### PROBLEM DESCRIPTION
Write out all of the records below precisely as given, omitting the images.

### MATERIAL FOR THE TASK
****************
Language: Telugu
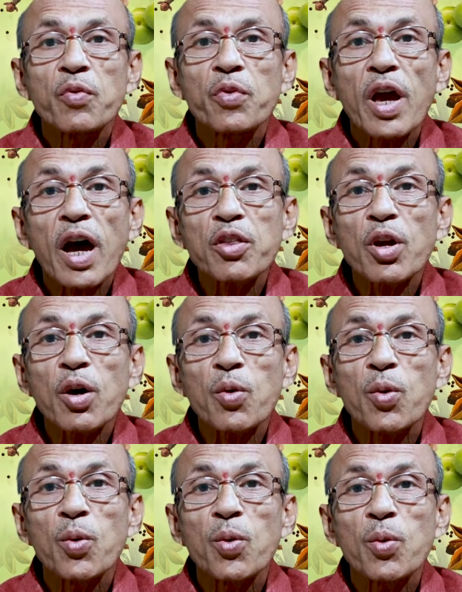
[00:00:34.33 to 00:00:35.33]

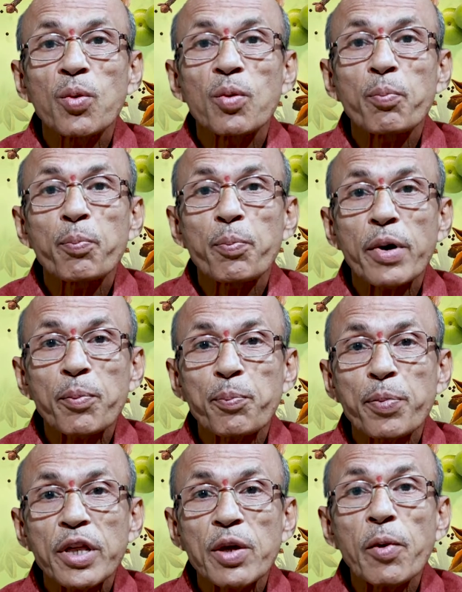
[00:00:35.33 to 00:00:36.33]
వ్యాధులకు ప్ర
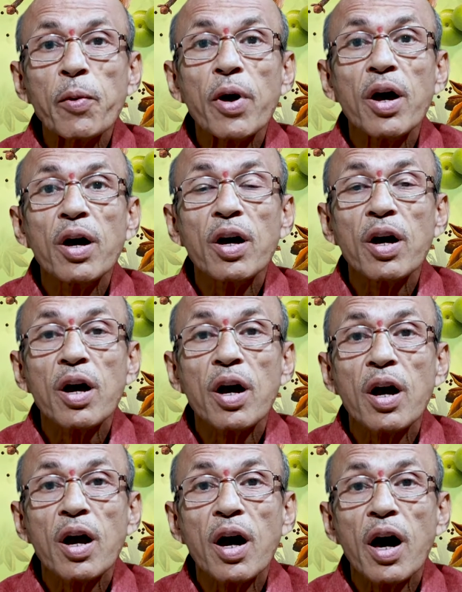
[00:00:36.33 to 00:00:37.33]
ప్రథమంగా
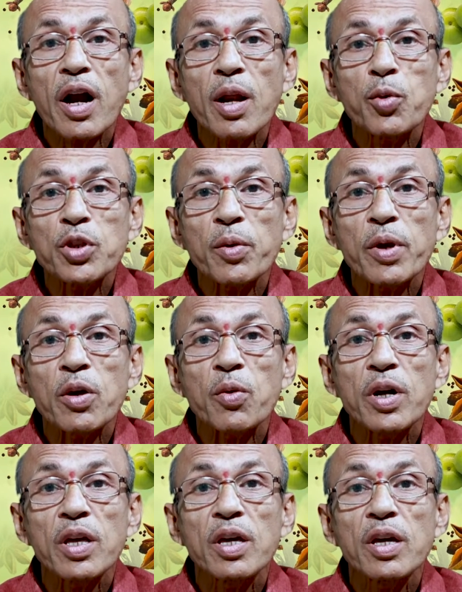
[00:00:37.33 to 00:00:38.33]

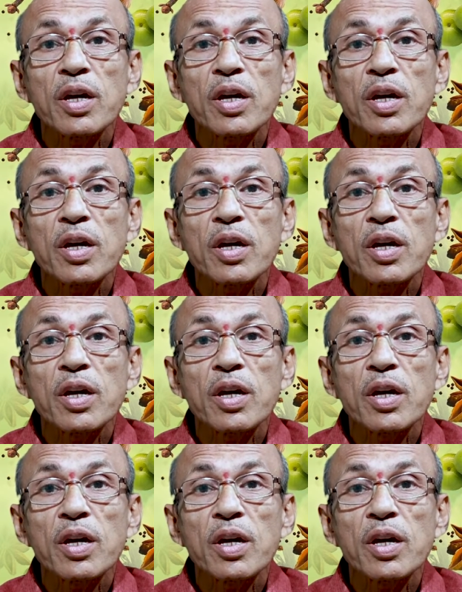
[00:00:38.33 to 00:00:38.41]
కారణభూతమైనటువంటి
****************
### TASK RESULT
Language: Telugu
[00:00:34.33 to 00:00:35.33]

[00:00:35.33 to 00:00:36.33]
వ్యాధులకు ప్ర
[00:00:36.33 to 00:00:37.33]
ప్రథమంగా
[00:00:37.33 to 00:00:38.33]

[00:00:38.33 to 00:00:38.41]
కారణభూతమైనటువంటి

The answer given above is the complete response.